Bush warned Monday that the Lieberman-Warner climate change bill, which calls for a "cap and trade" system to try to cut emissions in the United States, "would impose roughly six trillion dollars of new costs on the American economy," and threatened to veto it.

"Nay-sayers for taking action now on solving global warming keep pointing to solutions as being a cost to the economy. Nothing could be further from the truth," Bracken Hendricks, senior fellow at the Center for American Progress think-tank, told Tuesday's news conference.

"It's critical that all of us question the assumption that global warming is a cost when in fact it represents the future of the US economy," Hendricks said.

The "cap and trade" system suggested in the climate change bill proposes that companies trade permits, giving them the right to emit a certain amount of pollution, "capped" below current emission levels.

During the Bush presidency, the United States walked away from the UN Framework Convention on Climate Change's (UNFCCC) Kyoto Protocol, saying its caps on emissions by industrial countries were too costly for the US economy and unfair, as similar constraints were not imposed on big developing countries.

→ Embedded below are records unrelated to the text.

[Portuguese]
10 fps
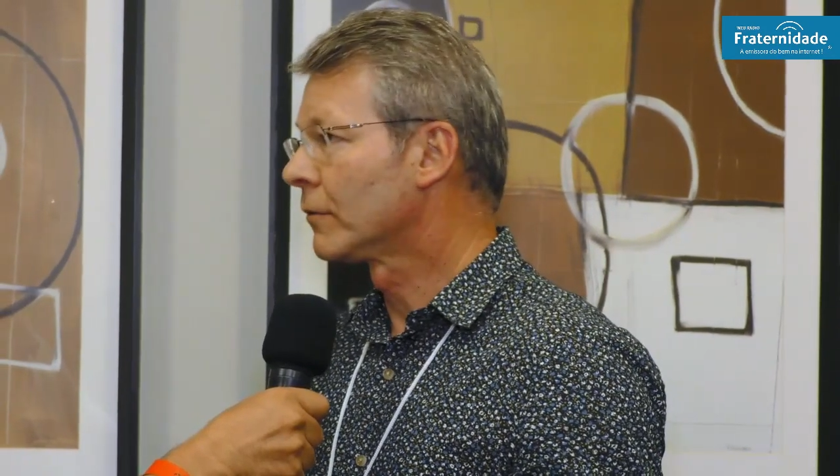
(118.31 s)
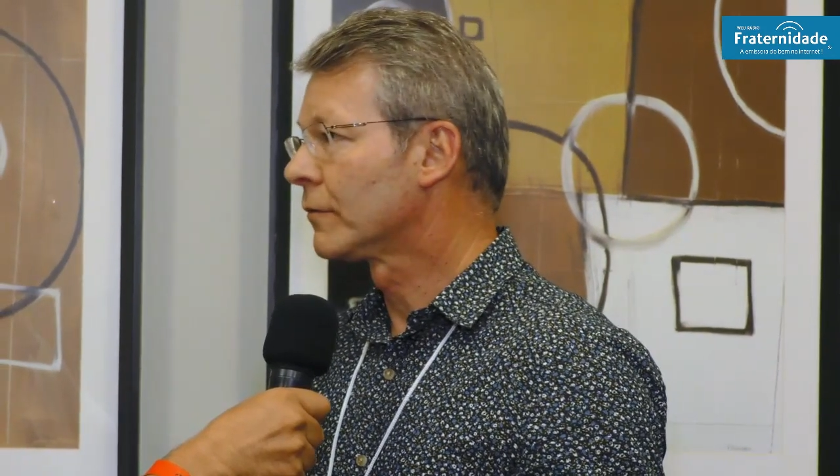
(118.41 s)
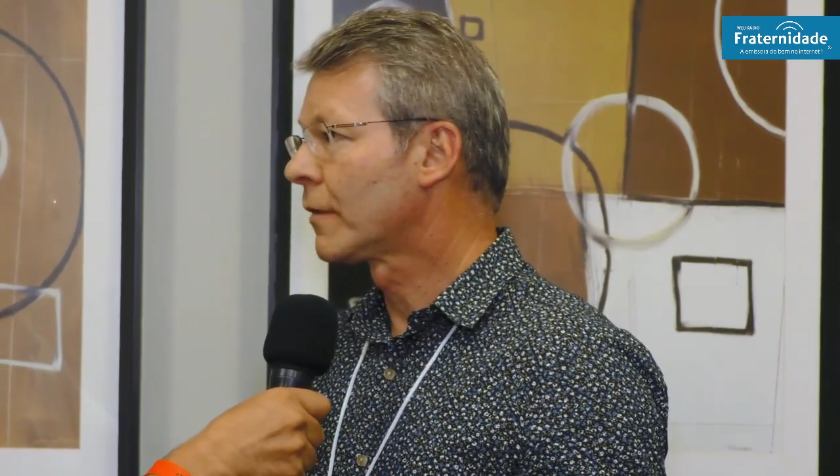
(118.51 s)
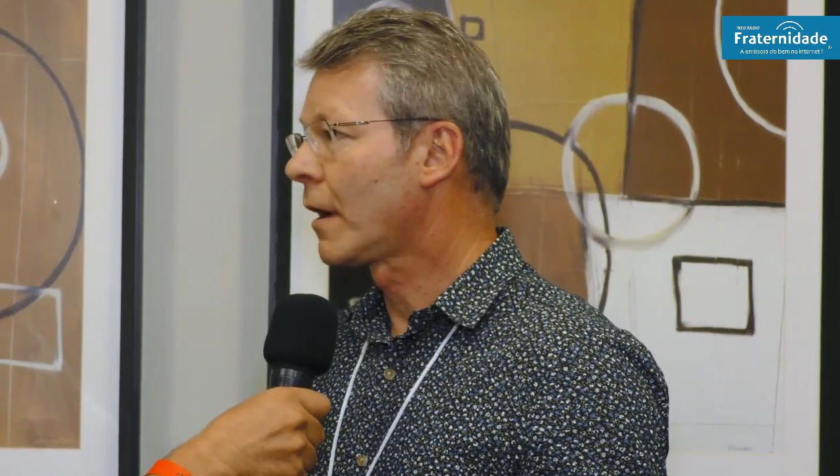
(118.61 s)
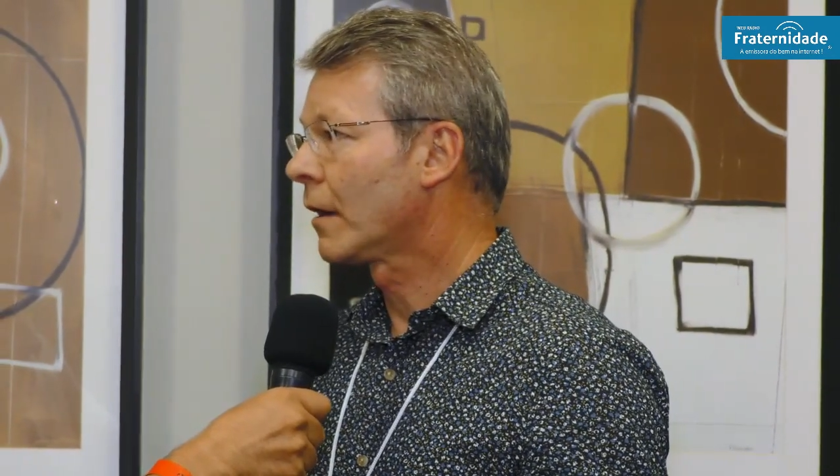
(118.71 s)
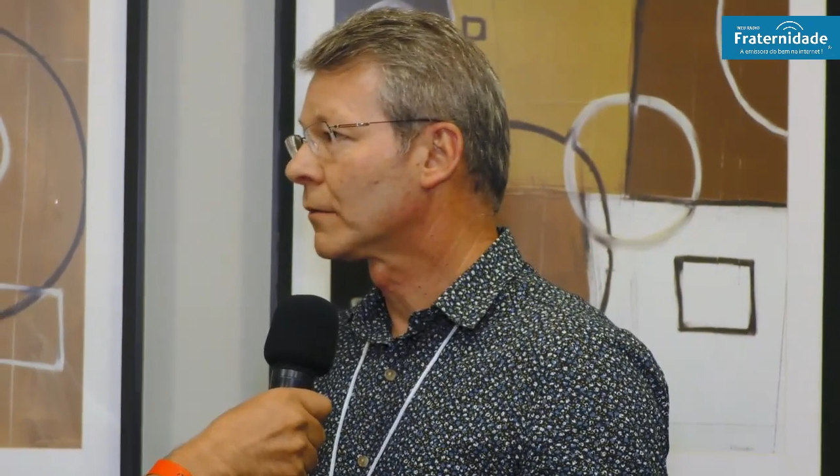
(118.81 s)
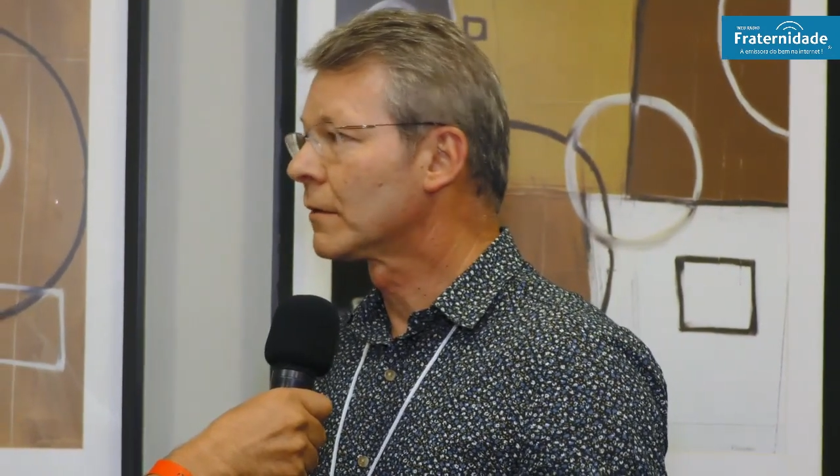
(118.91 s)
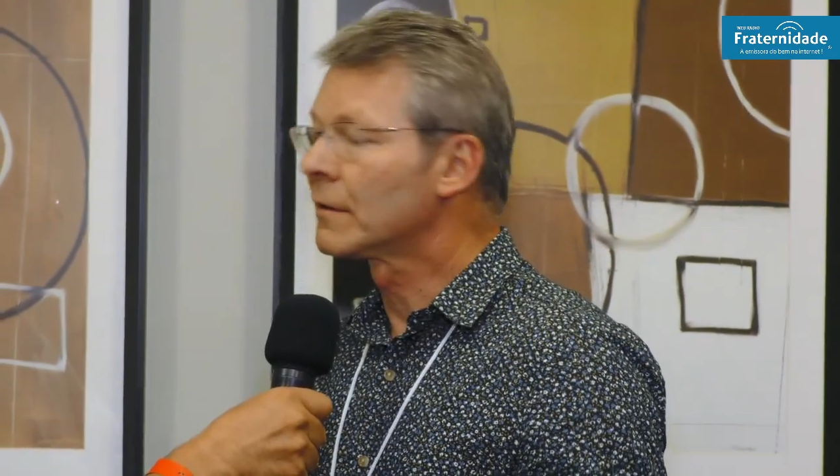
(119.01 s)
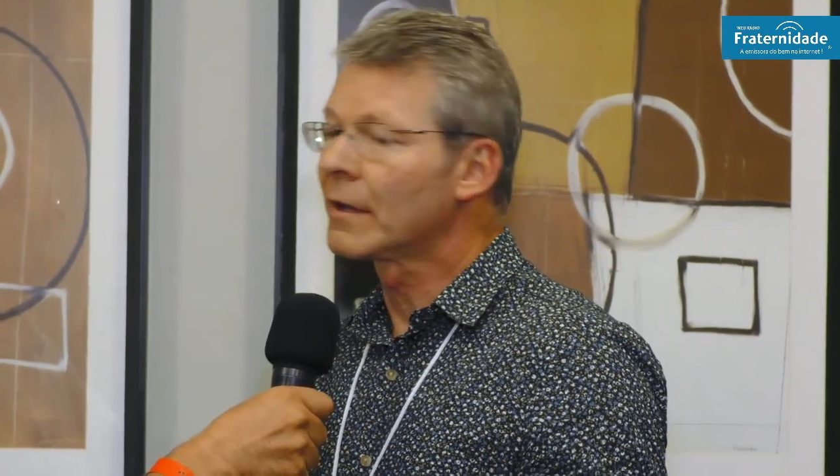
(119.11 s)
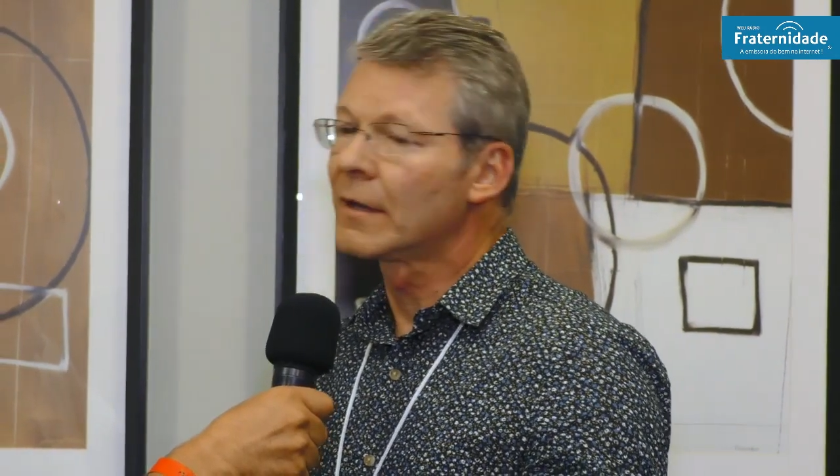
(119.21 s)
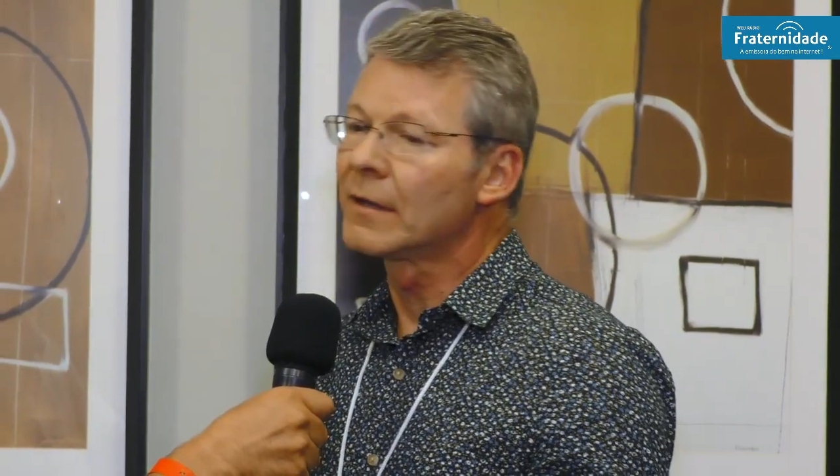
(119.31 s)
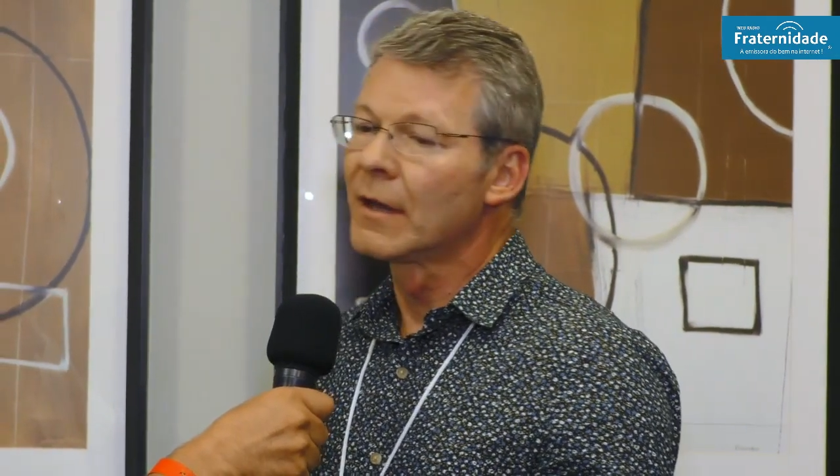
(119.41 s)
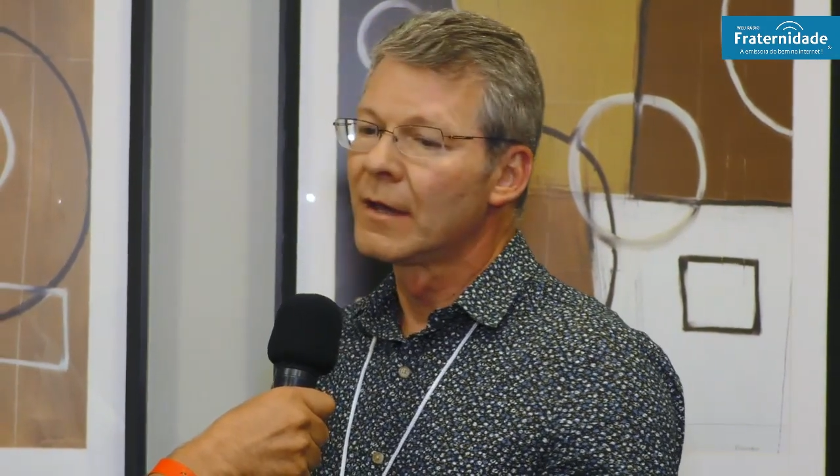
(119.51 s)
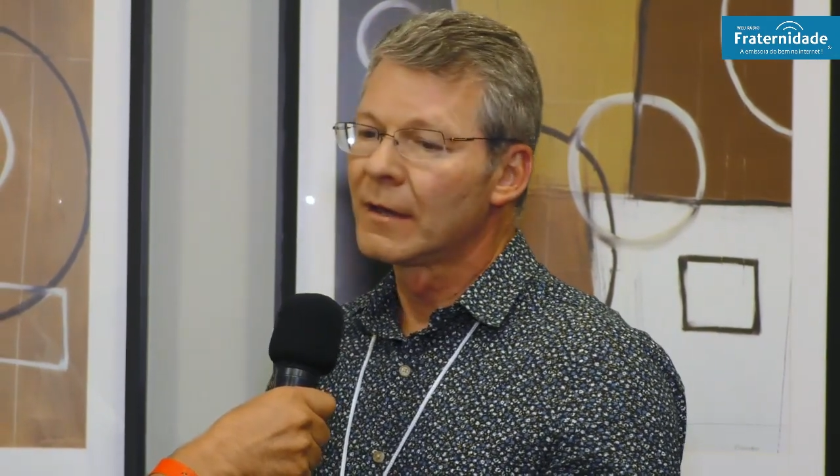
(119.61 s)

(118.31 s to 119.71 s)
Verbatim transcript: de fato, que tem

Senate Republican leader Mitch McConnell said Monday that the climate change bill would have "a devastating impact on the US economy... and result in massive job losses."

The non-profit Institute for Energy Research (IER) argued in an advertisement that the bill could have a catastrophic impact on American jobs.

But the report released Tuesday pointed in the opposite direction.

"What is clear from this report is that millions of US workers will benefit from the project of defeating global warming and transforming the United States into a green economy," it said.

"New job activites will certainly be created in building the green economy and implementing global warming solutions," the report said.

The report highlights a "chance to revitalize this economy with green energy growth," one of its authors, Bob Pollin, said.

Ignoring the economic opportunities inherent in building a green economy has cost the United States its competitive edge and leadership role in developing technology, Hendricks said.

"We've seen solar manufacturing and markets taken up by Japan and Germany ... because the United States, which invented solar photovoltaic technology, has had a complete abdication of leadership in building this as a strategic industry," Hendricks said.

The Senate debate on the Lieberman-Warner climate change bill began Monday and is expected to run for most of this week.